Required action => All records below are to be repeated exactly, with the pictures left out.
□ □ □
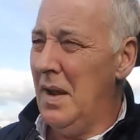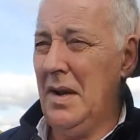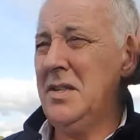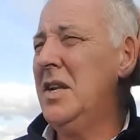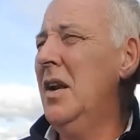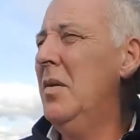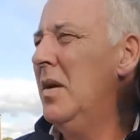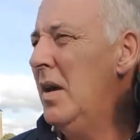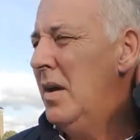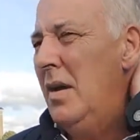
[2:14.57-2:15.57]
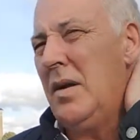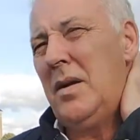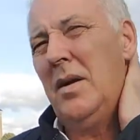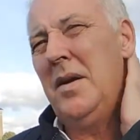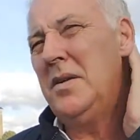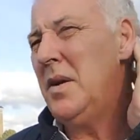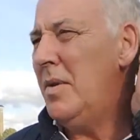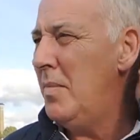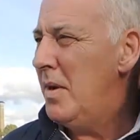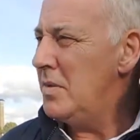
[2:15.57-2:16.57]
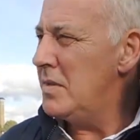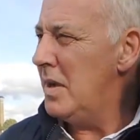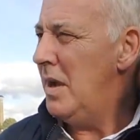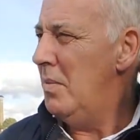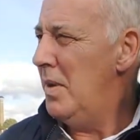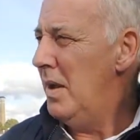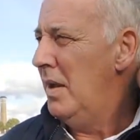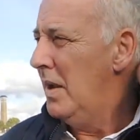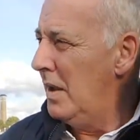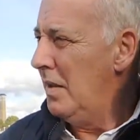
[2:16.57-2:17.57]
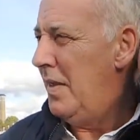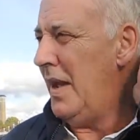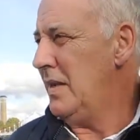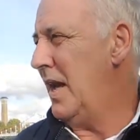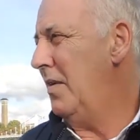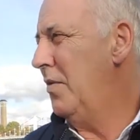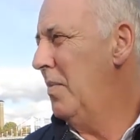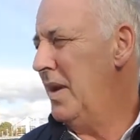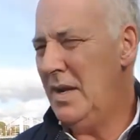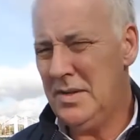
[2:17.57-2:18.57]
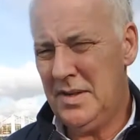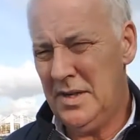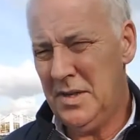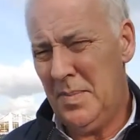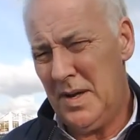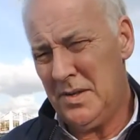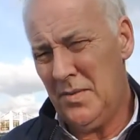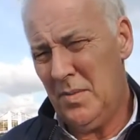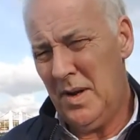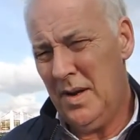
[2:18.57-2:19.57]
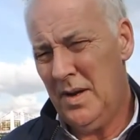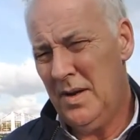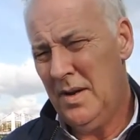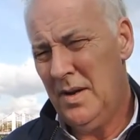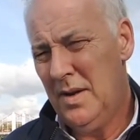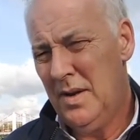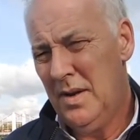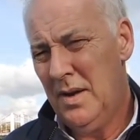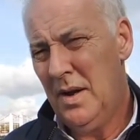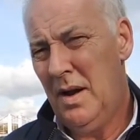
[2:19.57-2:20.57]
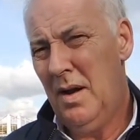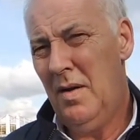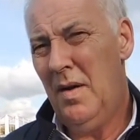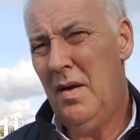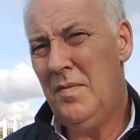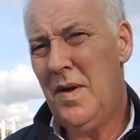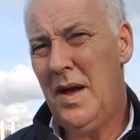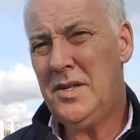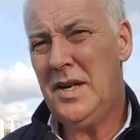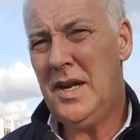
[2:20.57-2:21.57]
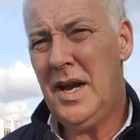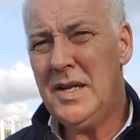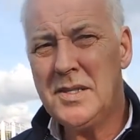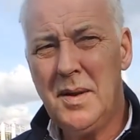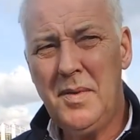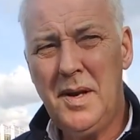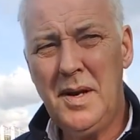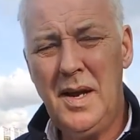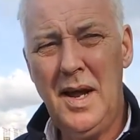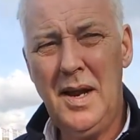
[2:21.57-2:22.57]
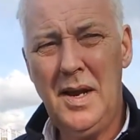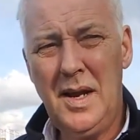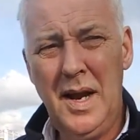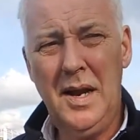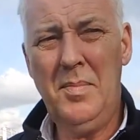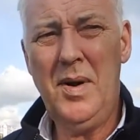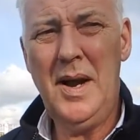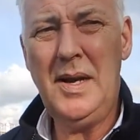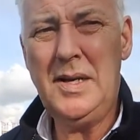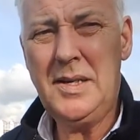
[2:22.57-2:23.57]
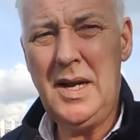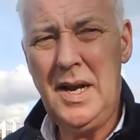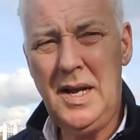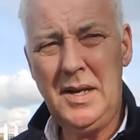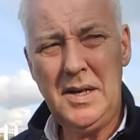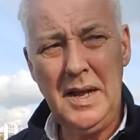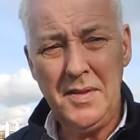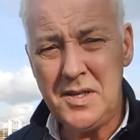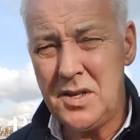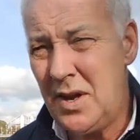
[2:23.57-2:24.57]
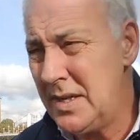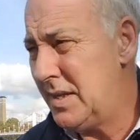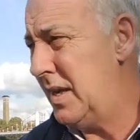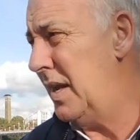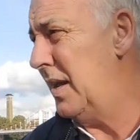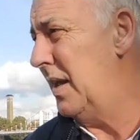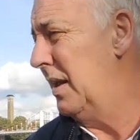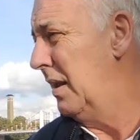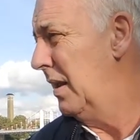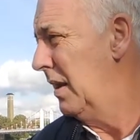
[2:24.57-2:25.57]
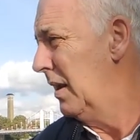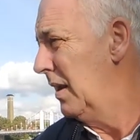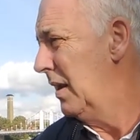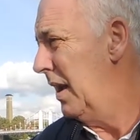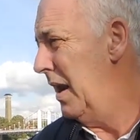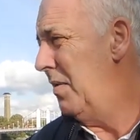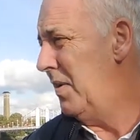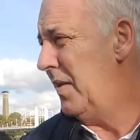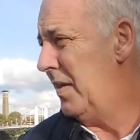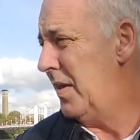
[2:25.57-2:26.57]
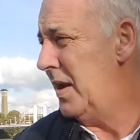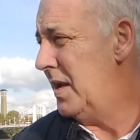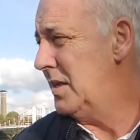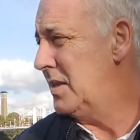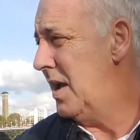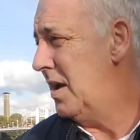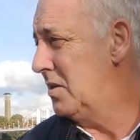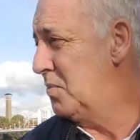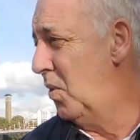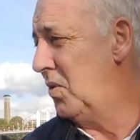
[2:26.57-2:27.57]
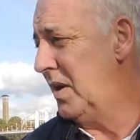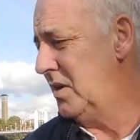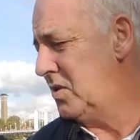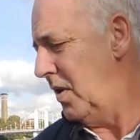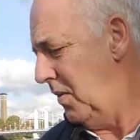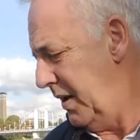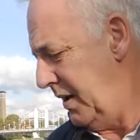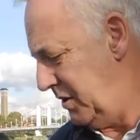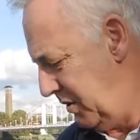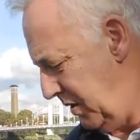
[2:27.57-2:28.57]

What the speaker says: And there's still God knows how many miles to go. But that for me is the buzz for me, of actually getting something together, getting the branding together, getting the site together, and everything that entails strolling into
□ □ □
Problem solution =>
[2:14.57-2:15.57]
[2:15.57-2:16.57]
[2:16.57-2:17.57]
[2:17.57-2:18.57]
[2:18.57-2:19.57]
[2:19.57-2:20.57]
[2:20.57-2:21.57]
[2:21.57-2:22.57]
[2:22.57-2:23.57]
[2:23.57-2:24.57]
[2:24.57-2:25.57]
[2:25.57-2:26.57]
[2:26.57-2:27.57]
[2:27.57-2:28.57]

What the speaker says: And there's still God knows how many miles to go. But that for me is the buzz for me, of actually getting something together, getting the branding together, getting the site together, and everything that entails strolling into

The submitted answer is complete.